The city government under Emano, in power for the last 13 years, has much to answer for.
It will have to account for the death of more than 1,000 people, the disappearance of more than 1,000 others who may have been washed out to sea, perhaps never to be found by their grieving families, and the displacement of more than 10,000 families.
And it will have to answer for the dumping of the unclaimed bodies in the city’s garbage dump—an unconscionable act that is the height of insensitivity.
No one in Cagayan de Oro is without friends and family who perished. My family was spared, but I will now live with the memory of so many friends who did not survive the devastation.
I will remember the Yrastorza family—Joaquin, Maria Sagrario (Mercader), and their daughter Tish, who died embracing one another. I will remember my cousin Joann Dingcong, who never made it to the rooftop of her own house in Emily Homes. But where could she have gone? All the rooftops in that subdivision were underwater in seconds.
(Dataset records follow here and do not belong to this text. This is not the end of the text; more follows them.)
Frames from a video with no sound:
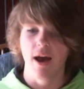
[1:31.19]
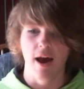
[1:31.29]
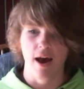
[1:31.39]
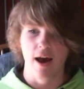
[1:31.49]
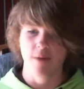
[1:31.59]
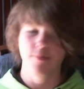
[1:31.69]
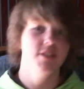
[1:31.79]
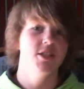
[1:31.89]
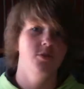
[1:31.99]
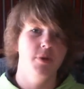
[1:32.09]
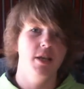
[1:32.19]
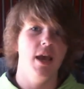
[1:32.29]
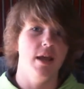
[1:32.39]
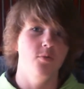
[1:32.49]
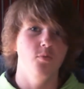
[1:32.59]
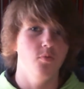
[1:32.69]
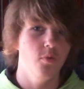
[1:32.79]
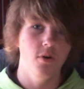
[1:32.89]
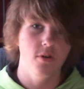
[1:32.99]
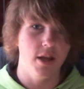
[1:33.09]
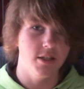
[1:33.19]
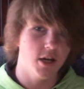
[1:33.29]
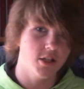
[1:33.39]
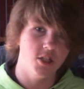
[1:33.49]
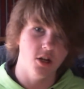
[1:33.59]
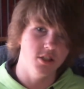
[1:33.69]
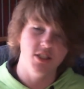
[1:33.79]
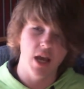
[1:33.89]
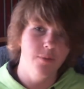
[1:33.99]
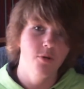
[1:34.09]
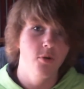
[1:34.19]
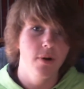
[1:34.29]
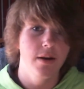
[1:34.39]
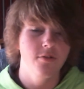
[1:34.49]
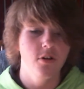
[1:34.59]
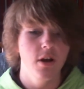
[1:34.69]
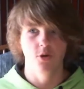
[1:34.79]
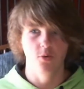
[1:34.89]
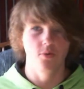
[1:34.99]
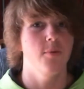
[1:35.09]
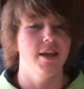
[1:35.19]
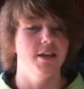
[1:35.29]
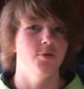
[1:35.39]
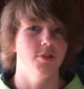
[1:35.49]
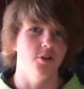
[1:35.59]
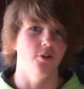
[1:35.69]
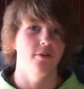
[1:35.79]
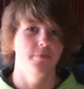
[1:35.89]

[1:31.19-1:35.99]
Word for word: uh, message me and we'll get in touch on Skype or whatever so we can get you a shirt.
I will remember Nieves Pacana Arcadio, the daughter of a former Cagayan de Oro mayor. She never made it because she could not fit in an overhead window that her niece Jana had broken as their escape hatch after the floodwaters reached for their ceiling.
I will remember little Mica Samson. Her mother’s body has been found but Mica remains missing. Her grandmother, who loved her so much and took her to school each day, will forever be in grief.
And so will countless nameless others.